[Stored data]
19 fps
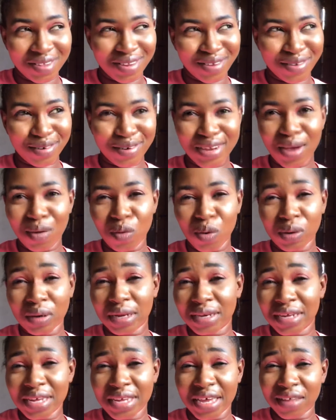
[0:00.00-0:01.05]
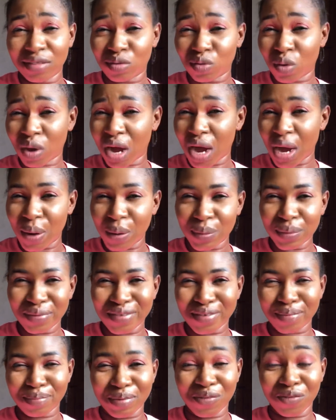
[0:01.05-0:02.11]
the other one they didn't get to count
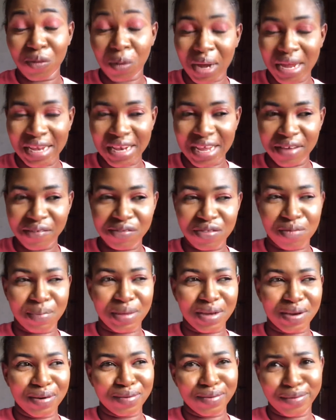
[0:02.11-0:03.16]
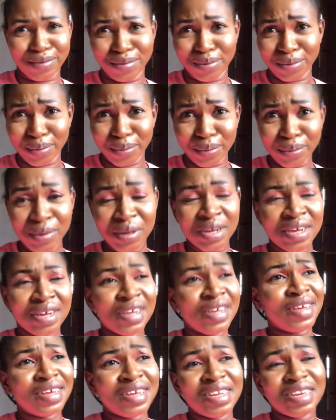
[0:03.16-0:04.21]
before i left because you know
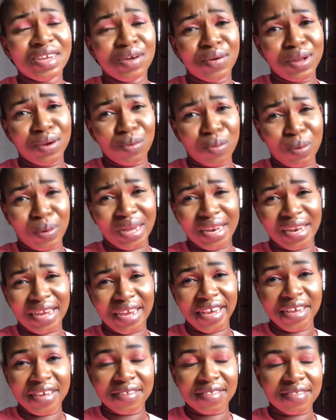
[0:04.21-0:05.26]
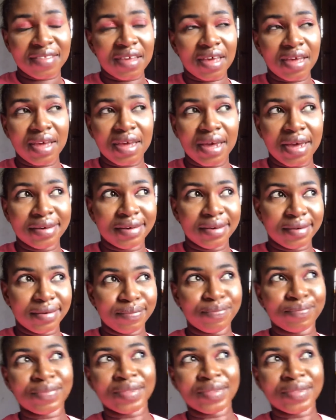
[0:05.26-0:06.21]
they were not organized and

YOUR TASK:
In the records above, find the line with "[0:00.00-0:01.05]" and copy from it through the last line exactly, without the pictures.

RESULT OF THE EXERCISE:
[0:00.00-0:01.05]
[0:01.05-0:02.11]
the other one they didn't get to count
[0:02.11-0:03.16]
[0:03.16-0:04.21]
before i left because you know
[0:04.21-0:05.26]
[0:05.26-0:06.21]
they were not organized and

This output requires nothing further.